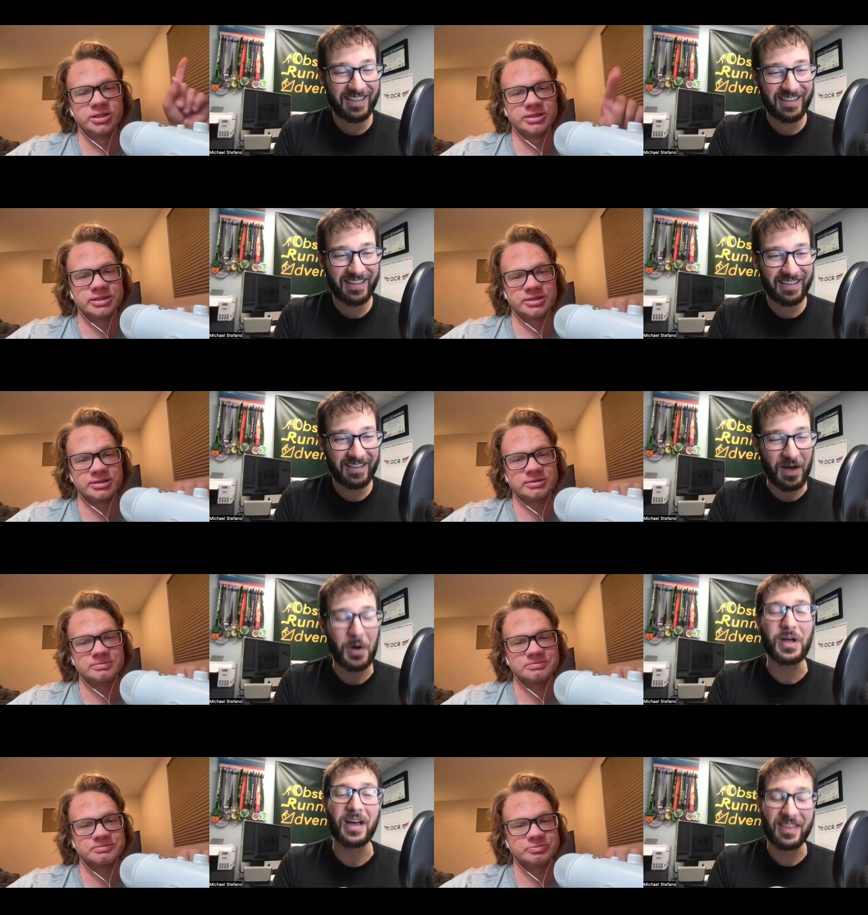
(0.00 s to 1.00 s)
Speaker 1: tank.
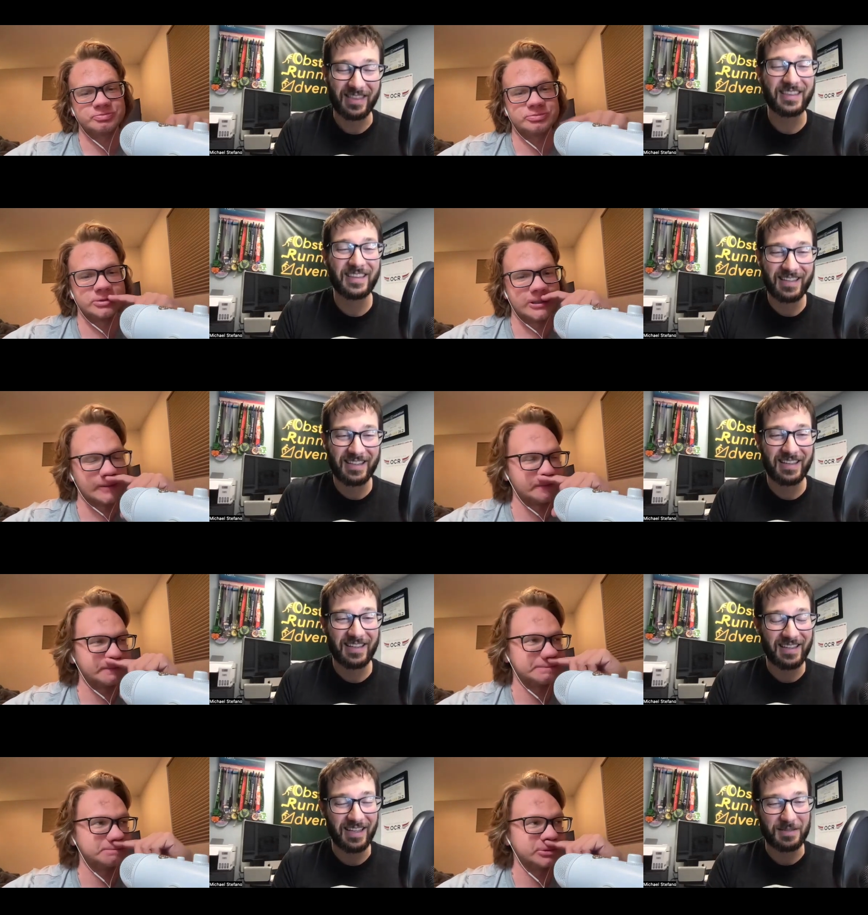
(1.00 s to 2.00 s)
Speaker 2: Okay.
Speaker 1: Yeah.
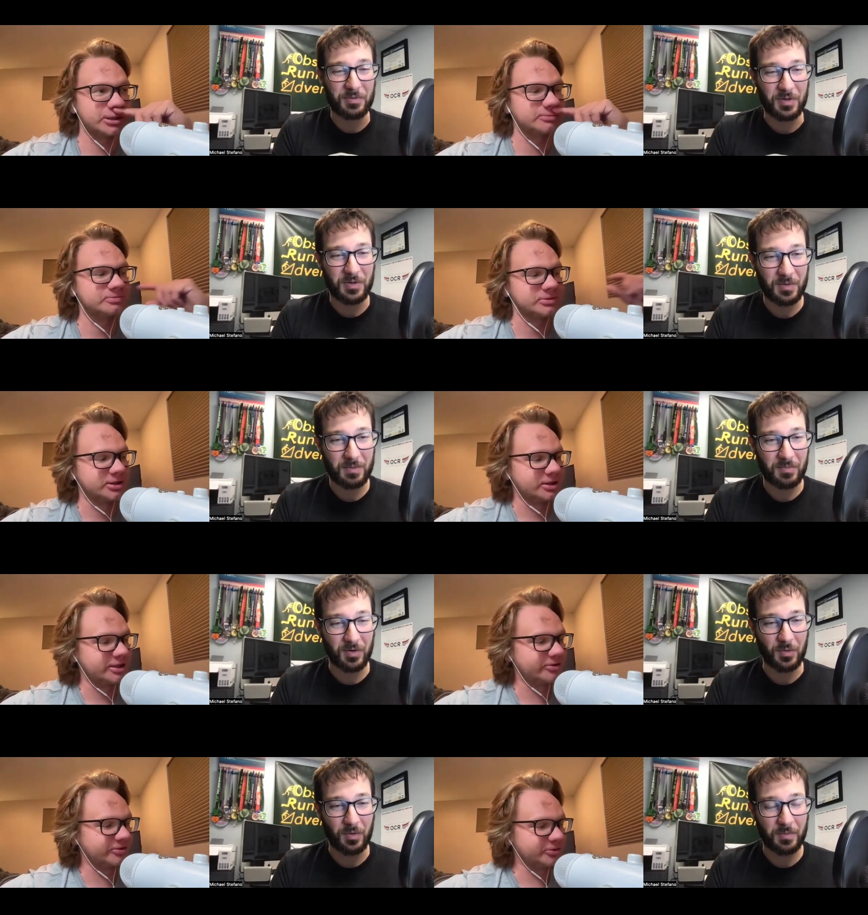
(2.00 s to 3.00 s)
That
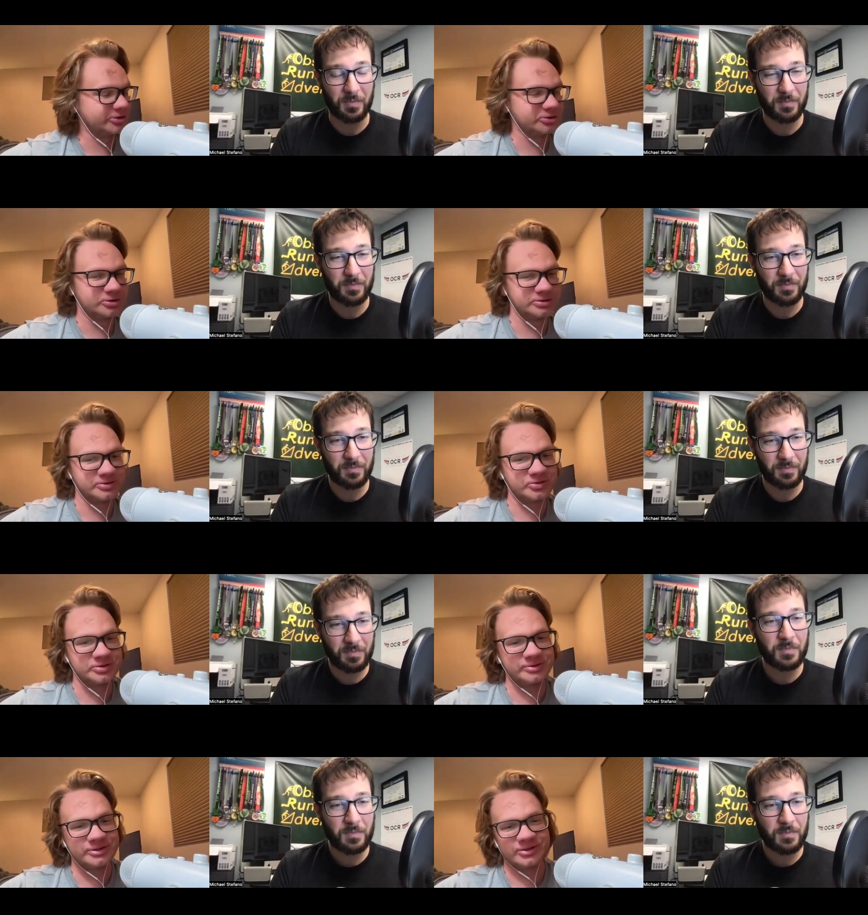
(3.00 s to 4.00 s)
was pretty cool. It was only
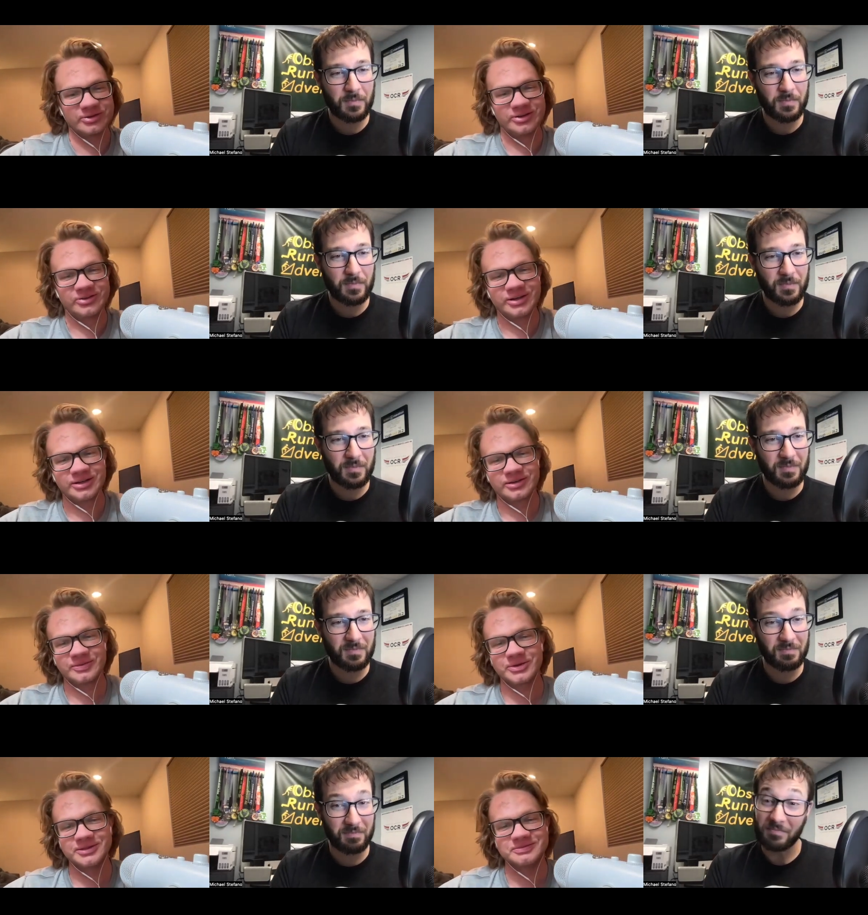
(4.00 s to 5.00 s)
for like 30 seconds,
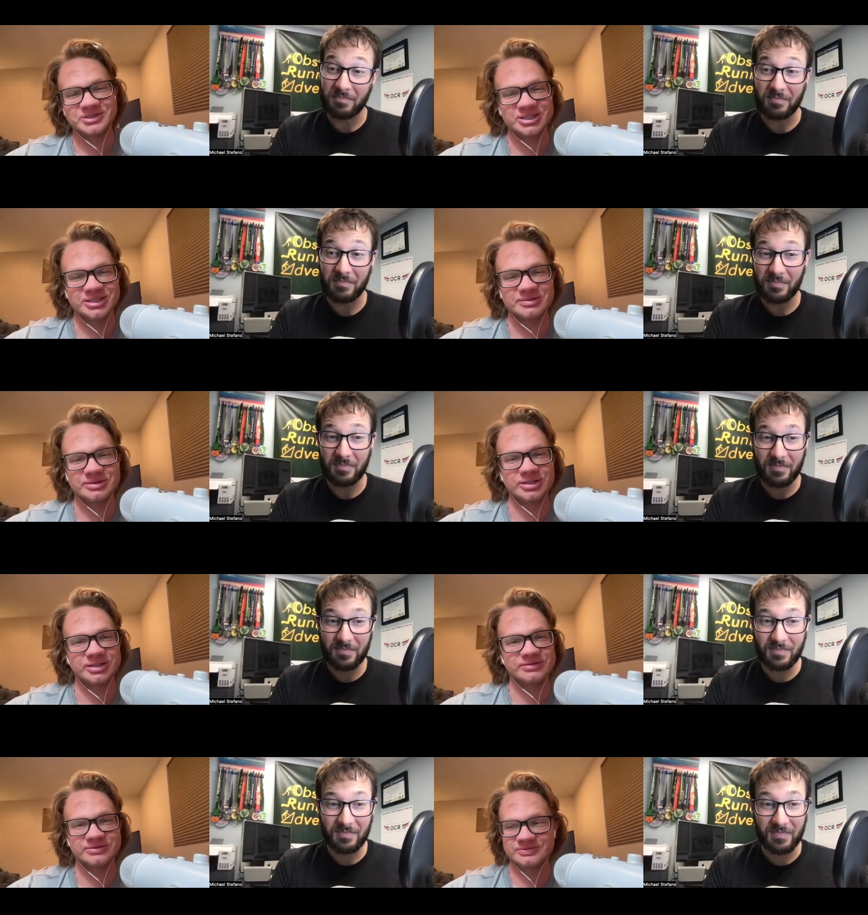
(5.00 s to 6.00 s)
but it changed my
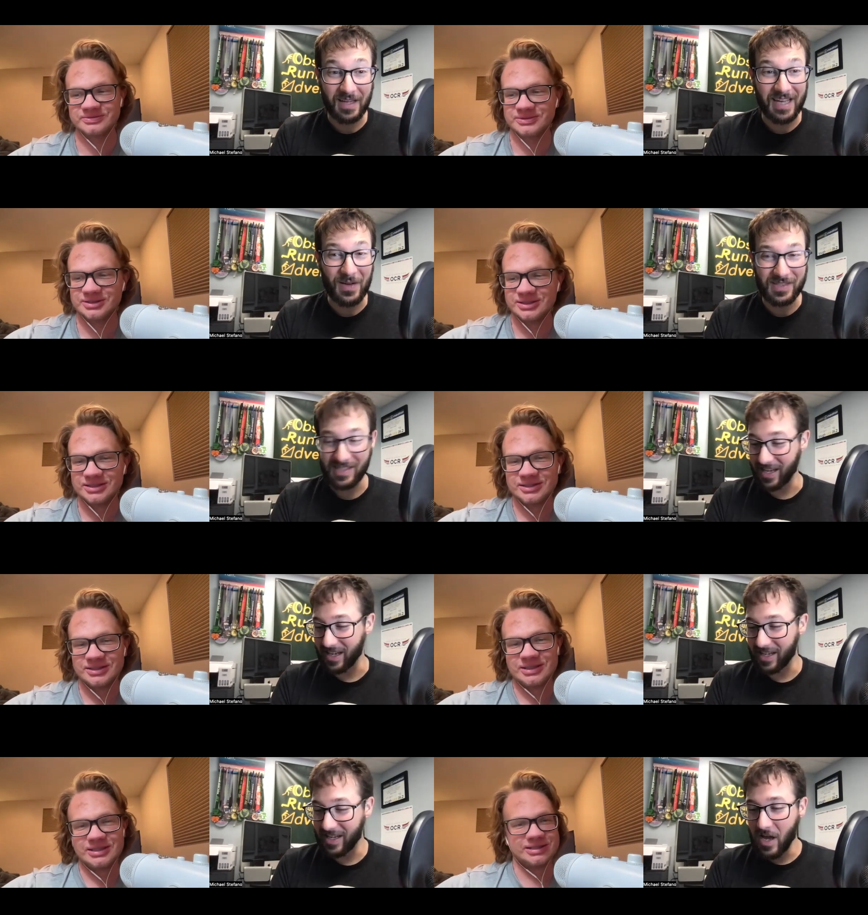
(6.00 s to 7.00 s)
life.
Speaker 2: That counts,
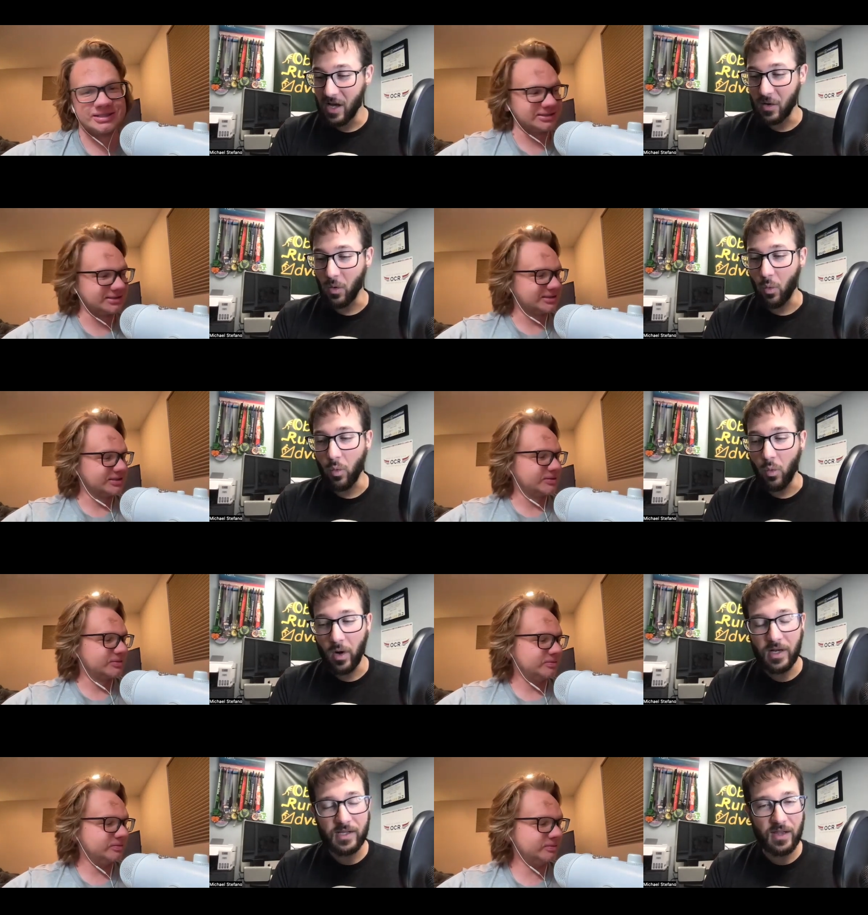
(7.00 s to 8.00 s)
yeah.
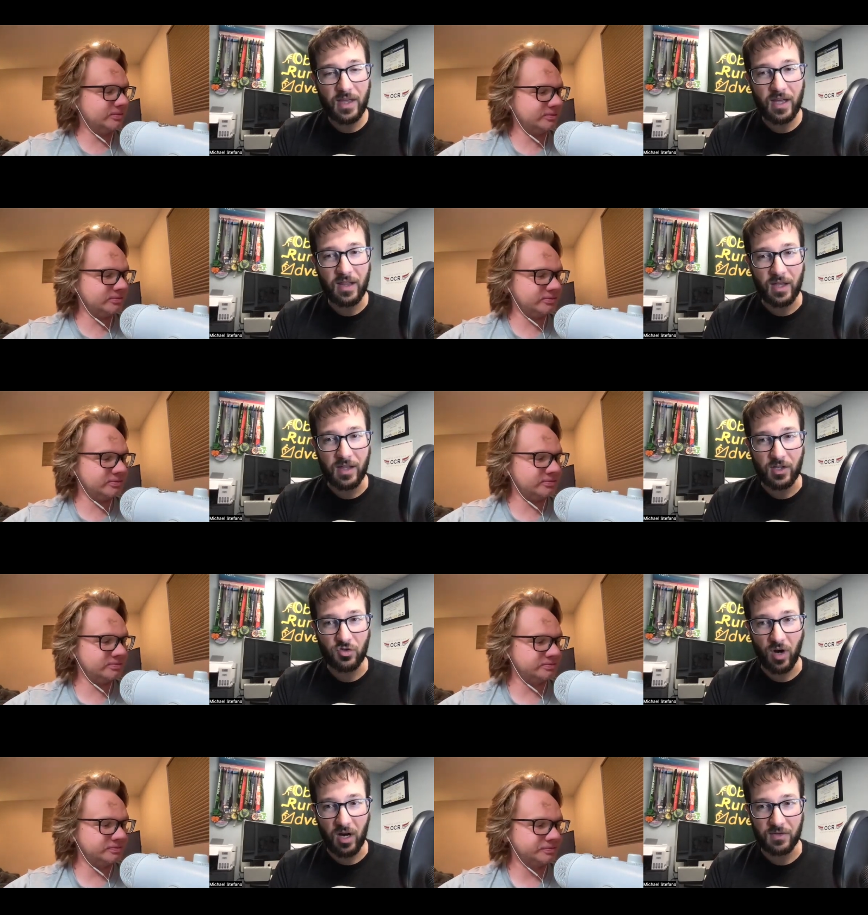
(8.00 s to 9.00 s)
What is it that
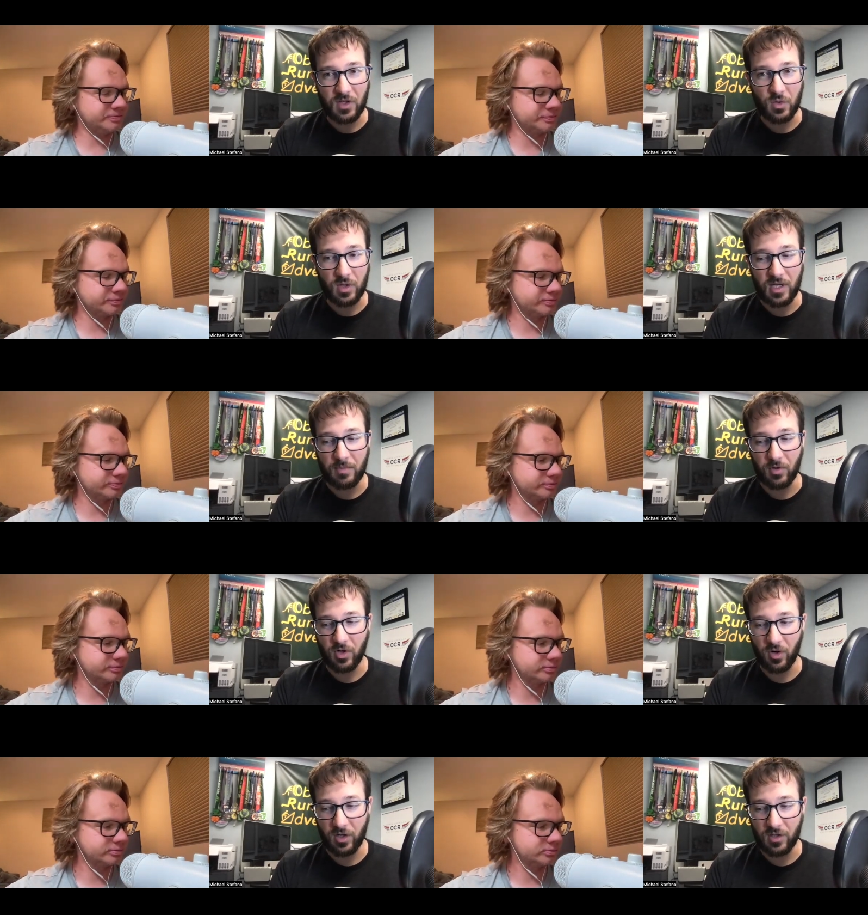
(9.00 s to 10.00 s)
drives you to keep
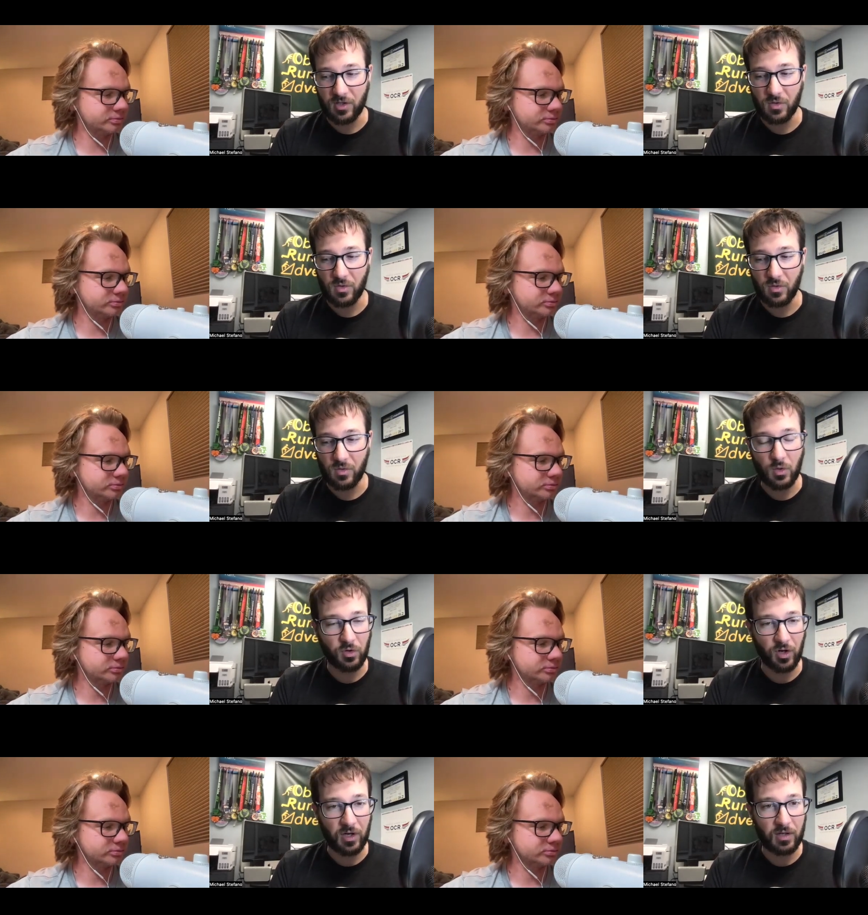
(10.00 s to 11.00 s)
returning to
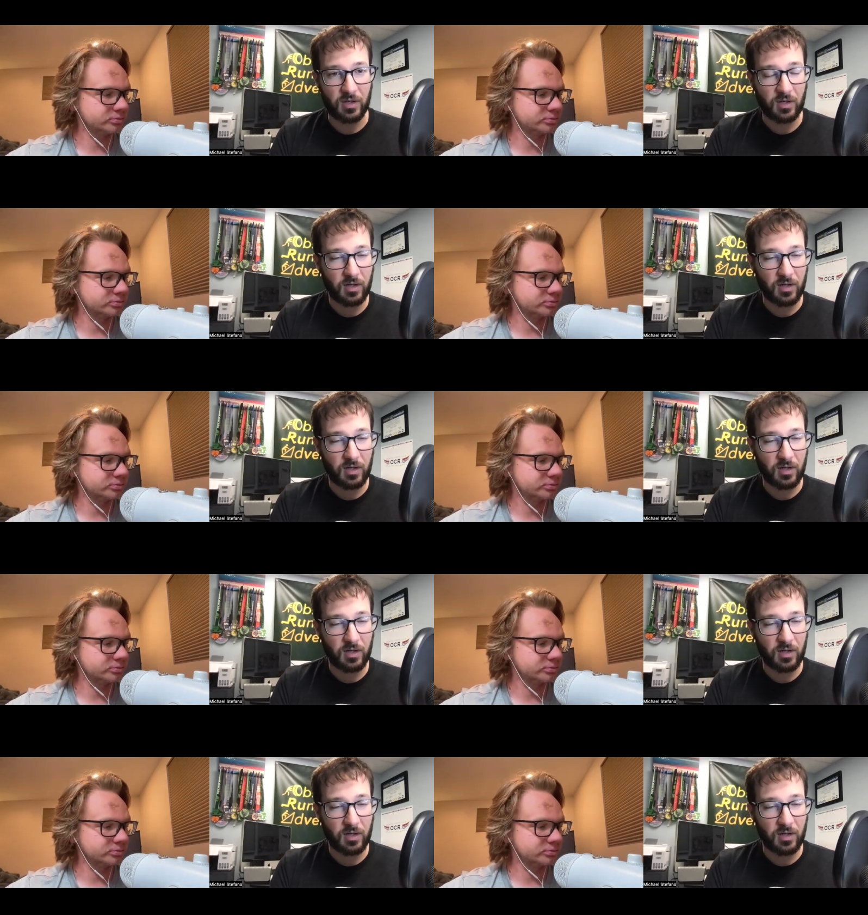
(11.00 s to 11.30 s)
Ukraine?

__________________________________________________

Assignment: Without including any picture, restate every entry above exactly.

Exercise response:
(0.00 s to 1.00 s)
Speaker 1: tank.
(1.00 s to 2.00 s)
Speaker 2: Okay.
Speaker 1: Yeah.
(2.00 s to 3.00 s)
That
(3.00 s to 4.00 s)
was pretty cool. It was only
(4.00 s to 5.00 s)
for like 30 seconds,
(5.00 s to 6.00 s)
but it changed my
(6.00 s to 7.00 s)
life.
Speaker 2: That counts,
(7.00 s to 8.00 s)
yeah.
(8.00 s to 9.00 s)
What is it that
(9.00 s to 10.00 s)
drives you to keep
(10.00 s to 11.00 s)
returning to
(11.00 s to 11.30 s)
Ukraine?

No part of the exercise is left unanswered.